0

I have data of following format:

+-----+---------------+
| name|           Data|
+-----+---------------+
|Alpha|      [A, B, C]|
| Beta|   [A, B, C, D]|
|Gamma|[A, B, C, D, E]|
+-----+---------------+

How to transform it into ?

+-----+----+-----+-----+-----+-----+
| name|   A|    B|    C|    D|    E|
+-----+----+-----+-----+-----+-----+
|Alpha|   1|    1|    1|    0|    0|
| Beta|   1|    1|    1|    1|    0|
|Gamma|   1|    1|    1|    1|    1|
+-----+----+-----+-----+-----+-----+

Thanks to @Jarrod Baker for help in similar transformation earlier

Here is the code that i have:

val df = Seq(
      ("Alpha", Array("A", "B", "C")),
      ("Beta", Array("A", "B", "C", "D")),
      ("Gamma", Array("A", "B", "C", "D", "E")),
).toDF("name", "Data")
df.show()

val arrayDataSize = df.withColumn("arr_size", size(col("Data"))).agg(max("arr_size") as "maxSize") 

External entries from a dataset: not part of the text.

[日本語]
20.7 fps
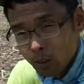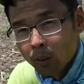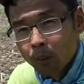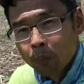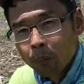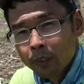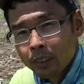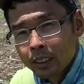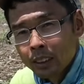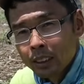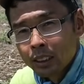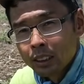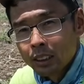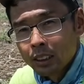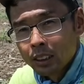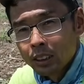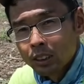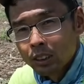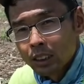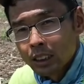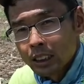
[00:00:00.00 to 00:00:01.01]
個、
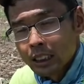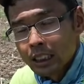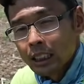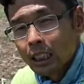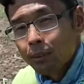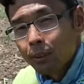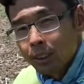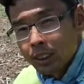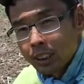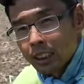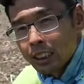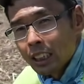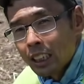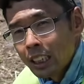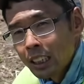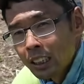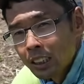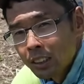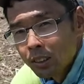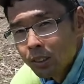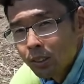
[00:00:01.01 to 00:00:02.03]
小さめの
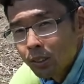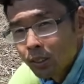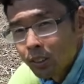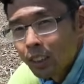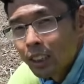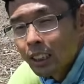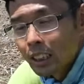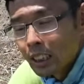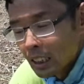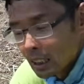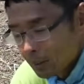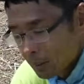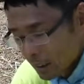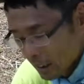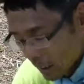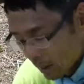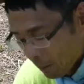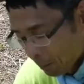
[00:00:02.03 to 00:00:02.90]
スイカ、切ることができました。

val newDF = df.select(($"name") +: (0 until arrayDataSize.first.getInt(0)).map(i => {($"Data") (i).contains("A").alias("A") }): _*)

newDF.show()
+-----+----+-----+-----+-----+-----+
| name|   A|    A|    A|    A|    A|
+-----+----+-----+-----+-----+-----+
|Alpha|true|false|false| null| null|
| Beta|true|false|false|false| null|
|Gamma|true|false|false|false|false|
+-----+----+-----+-----+-----+-----+

Thanks in advance for your help.

Faaiz
  • 635
  • 8
  • 18
  • Take a look at [this question](https://stackoverflow.com/questions/64854310/transpose-in-spark-scala-logic) and [this question](https://stackoverflow.com/questions/62803305/scala-explode-method-cartesian-product-multiple-array) – tjheslin1 Apr 02 '22 at 12:19

1 Answers1

0

You can use the RelationalGroupedDataset's pivot method to achieve what you want. To create such a Dataset, you need to use groupBy on a Dataset.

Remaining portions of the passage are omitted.